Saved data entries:
◇ ◇ ◇ ◇ ◇
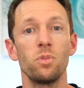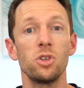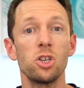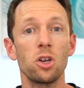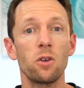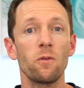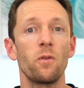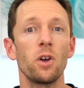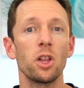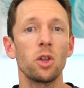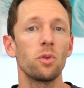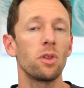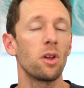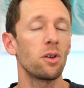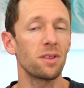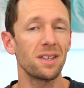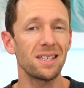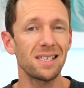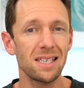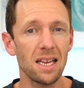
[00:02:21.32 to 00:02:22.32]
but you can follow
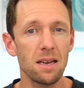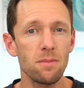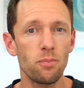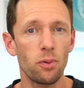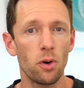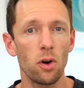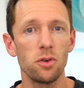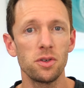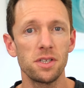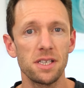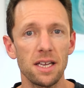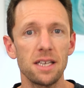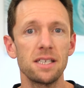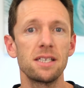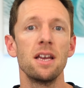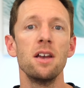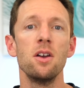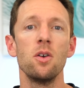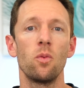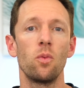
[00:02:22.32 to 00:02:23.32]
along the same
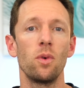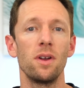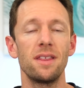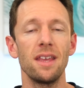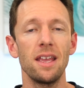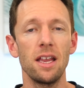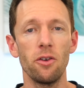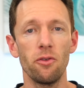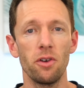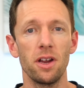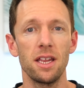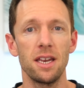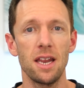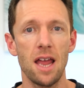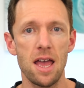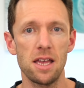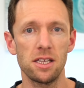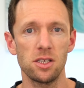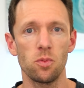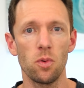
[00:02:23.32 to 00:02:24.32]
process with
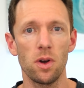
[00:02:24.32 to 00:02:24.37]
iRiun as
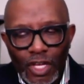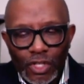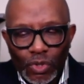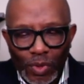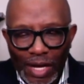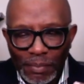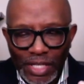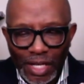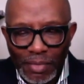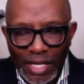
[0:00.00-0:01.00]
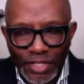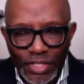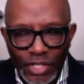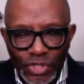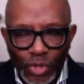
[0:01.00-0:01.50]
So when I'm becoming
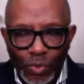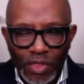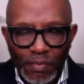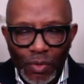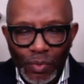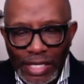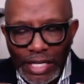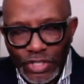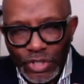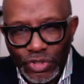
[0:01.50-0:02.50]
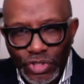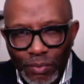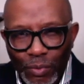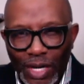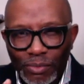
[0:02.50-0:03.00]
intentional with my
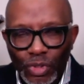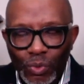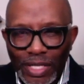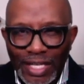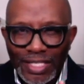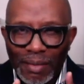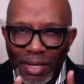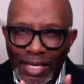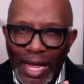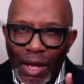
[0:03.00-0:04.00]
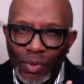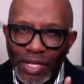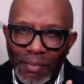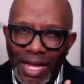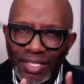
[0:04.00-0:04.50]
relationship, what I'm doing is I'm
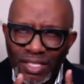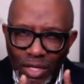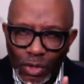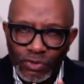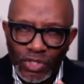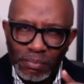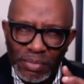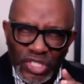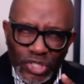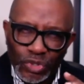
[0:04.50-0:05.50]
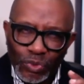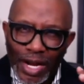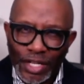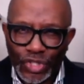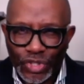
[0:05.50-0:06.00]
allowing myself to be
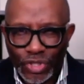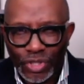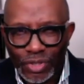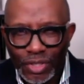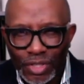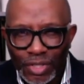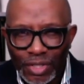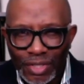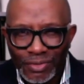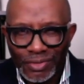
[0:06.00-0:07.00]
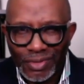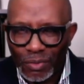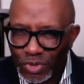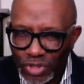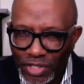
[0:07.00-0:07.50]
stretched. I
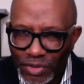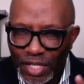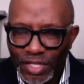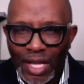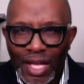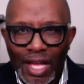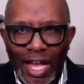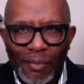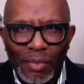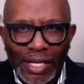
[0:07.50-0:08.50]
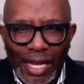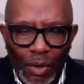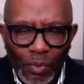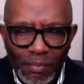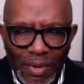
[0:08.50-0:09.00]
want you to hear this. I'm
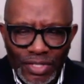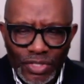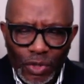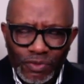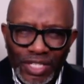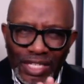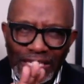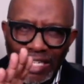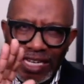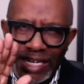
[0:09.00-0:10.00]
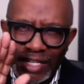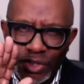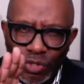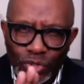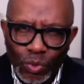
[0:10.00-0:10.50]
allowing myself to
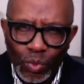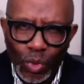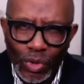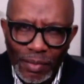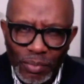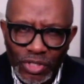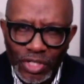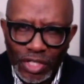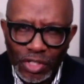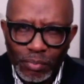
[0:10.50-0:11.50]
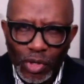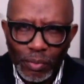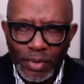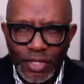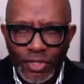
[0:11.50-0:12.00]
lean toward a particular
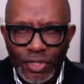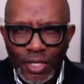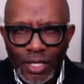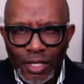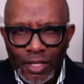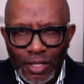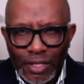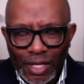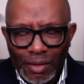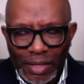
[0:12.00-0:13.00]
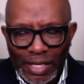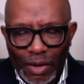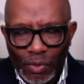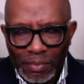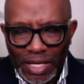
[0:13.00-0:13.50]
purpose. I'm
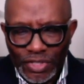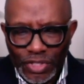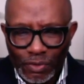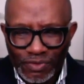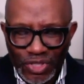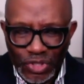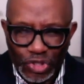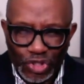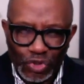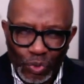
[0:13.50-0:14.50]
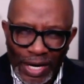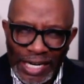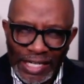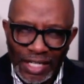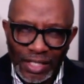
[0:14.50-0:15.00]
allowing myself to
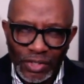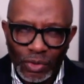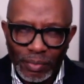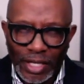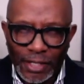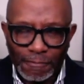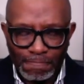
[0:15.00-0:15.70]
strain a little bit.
◇ ◇ ◇ ◇ ◇
Return, exactly as they appear, the lines from the line containing "[0:08.50-0:09.00]" through the end of the records above, both ends included, without pictures.

## [Response box]
[0:08.50-0:09.00]
want you to hear this. I'm
[0:09.00-0:10.00]
[0:10.00-0:10.50]
allowing myself to
[0:10.50-0:11.50]
[0:11.50-0:12.00]
lean toward a particular
[0:12.00-0:13.00]
[0:13.00-0:13.50]
purpose. I'm
[0:13.50-0:14.50]
[0:14.50-0:15.00]
allowing myself to
[0:15.00-0:15.70]
strain a little bit.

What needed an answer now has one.